A man who was ‘wrongly’ convicted of murder ‘died in agony’. His story is the subject of a shocking new documentary.

In 1989, Carlos DeLuna was convicted of killing petrol station clerk Wanda Lopez, who was stabbed to death in Corpus Christi, Texas, in 1983.

DeLuna maintained his innocence and insisted the crime was committed by a different Carlos – Carlos Hernandez – but he received a lethal injection, aged 27.

Over the decades since his execution, mounting evidence has been unearthed – notably by a 2012 Columbia Human Rights Law Review investigation – indicating that DeLuna was in fact innocent.

Now, documentary The Phantom explores the tragic miscarriage of justice.

DeLuna maintained his innocence. Credit: Greenwich Entertainment

Writer and director Patrick Forbes said the process of making the film was infuriating.

Speaking to The Guardian, he said: “At the end of the film I was angrier by far than when I started it.

“Everything in the Carlos DeLuna case that could go wrong did go wrong – there was no proper disclosure, the defence was completely underfunded, the appeal was rushed through.

“Not only was he killed an innocent man, the lethal injections didn’t work and he died in agony.”

As well as sharing the same name, the man DeLuna said committed the crime happened to look remarkably similar to him.
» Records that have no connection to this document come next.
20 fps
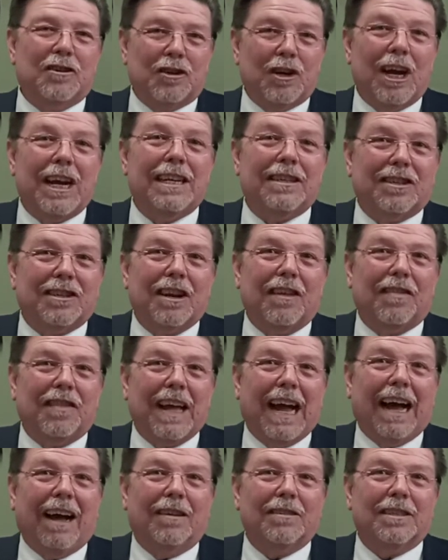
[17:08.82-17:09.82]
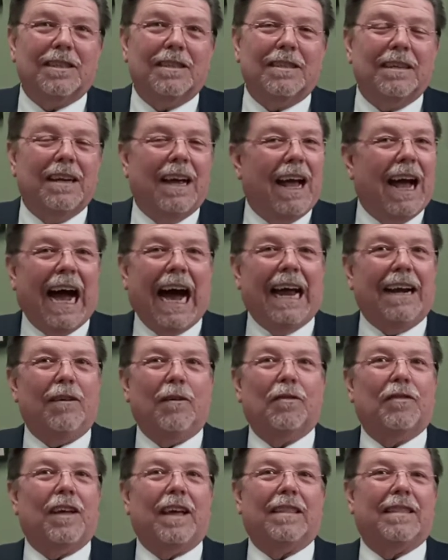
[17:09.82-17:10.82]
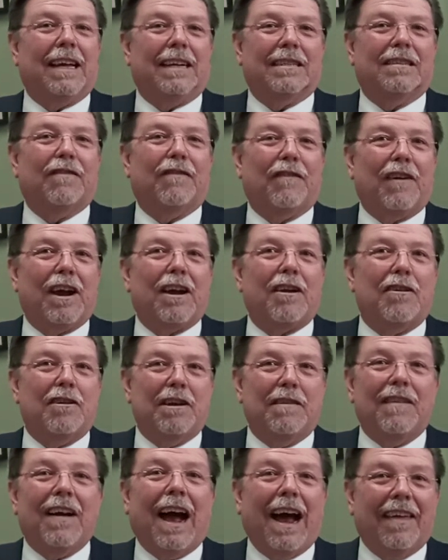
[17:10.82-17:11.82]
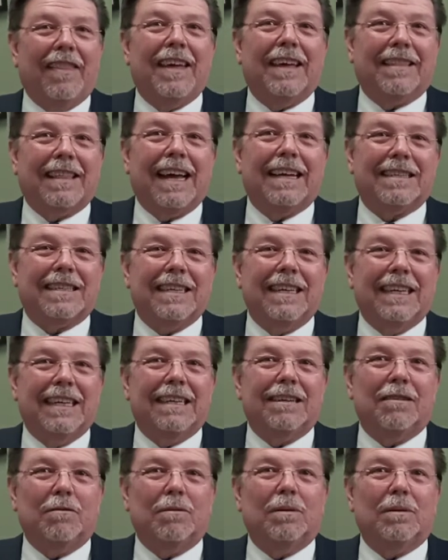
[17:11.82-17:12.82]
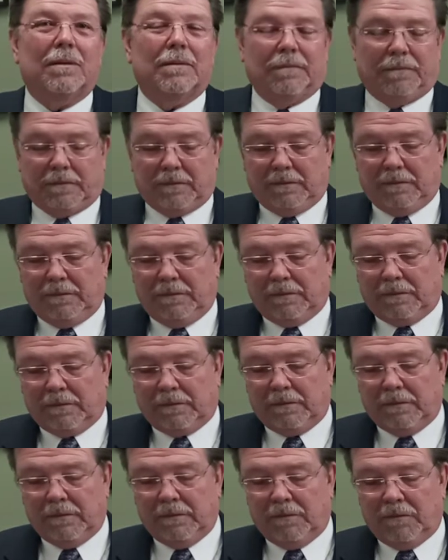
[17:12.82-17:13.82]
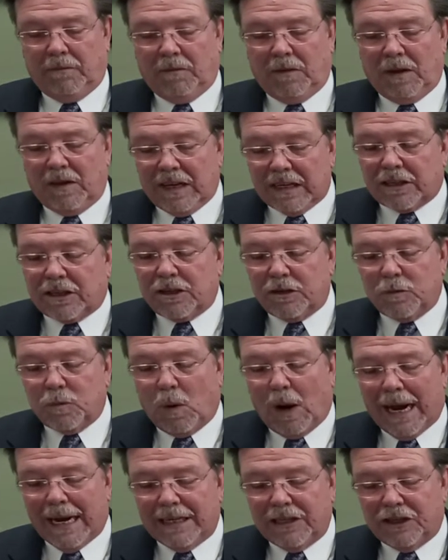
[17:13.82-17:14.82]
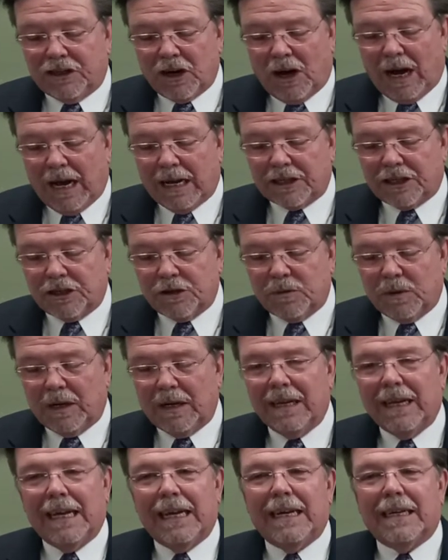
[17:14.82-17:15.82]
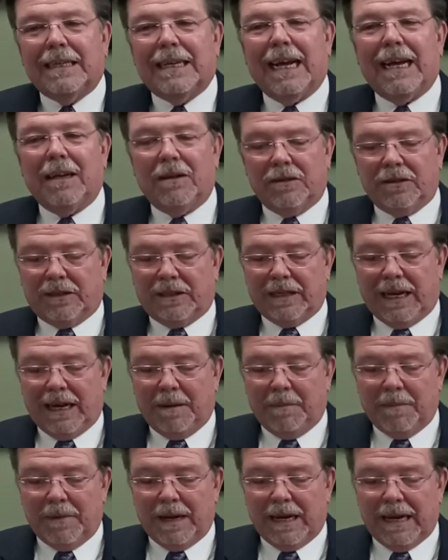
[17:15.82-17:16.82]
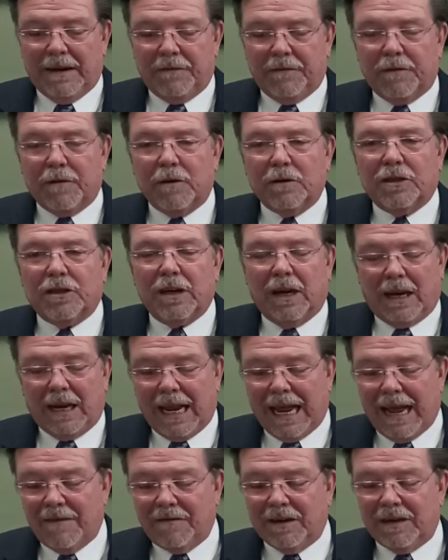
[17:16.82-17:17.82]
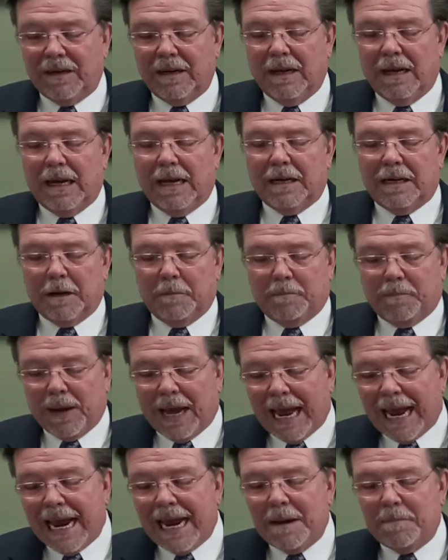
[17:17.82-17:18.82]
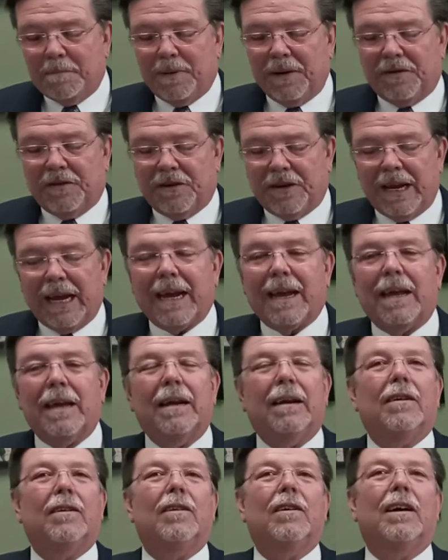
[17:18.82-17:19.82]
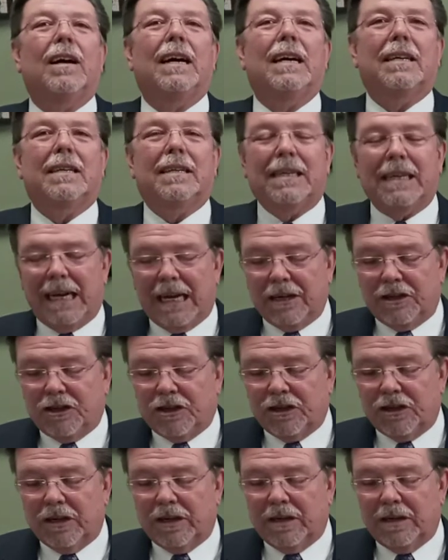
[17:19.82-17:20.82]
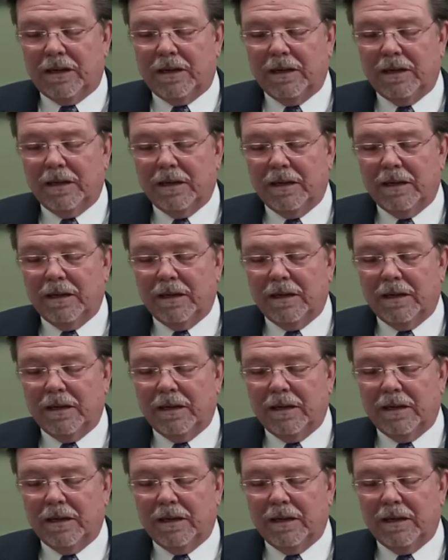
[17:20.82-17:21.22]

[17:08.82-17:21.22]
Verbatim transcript: chased a thousand? I don't think that's figurative. I think that's literal. This is why Joshua tells them in verse 11 to pay particular attention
A key difference was that Hernandez had a history of carrying out similar crimes, whereby he violently assaulted women with the same type of lock-blade buck knife that was used to murder Lopez.

In court though, prosecutors said Hernandez was just a figment of DeLuna’s imagination – or ‘the phantom’.

Prosecutors said the other Carlos didn't exist. Credit: Greenwich Entertainment
Prosecutors said the other Carlos didn’t exist. Credit: Greenwich Entertainment

Forbes hopes the documentary will convince anyone in doubt that there is no place for the death penalty in civilised society.

He said: “Initially, everybody believed one truth: Carlos DeLuna was guilty.

“He had a criminal record, he was found hiding under a truck close to the murder scene, and he concocted this ridiculous defence that the murderer wasn’t him but another guy called Carlos. Yeah, right.”

He added: “His story shows that capital punishment has no place in a civilized society. If a mistake of this gravity can happen, there is no justification for the death penalty.”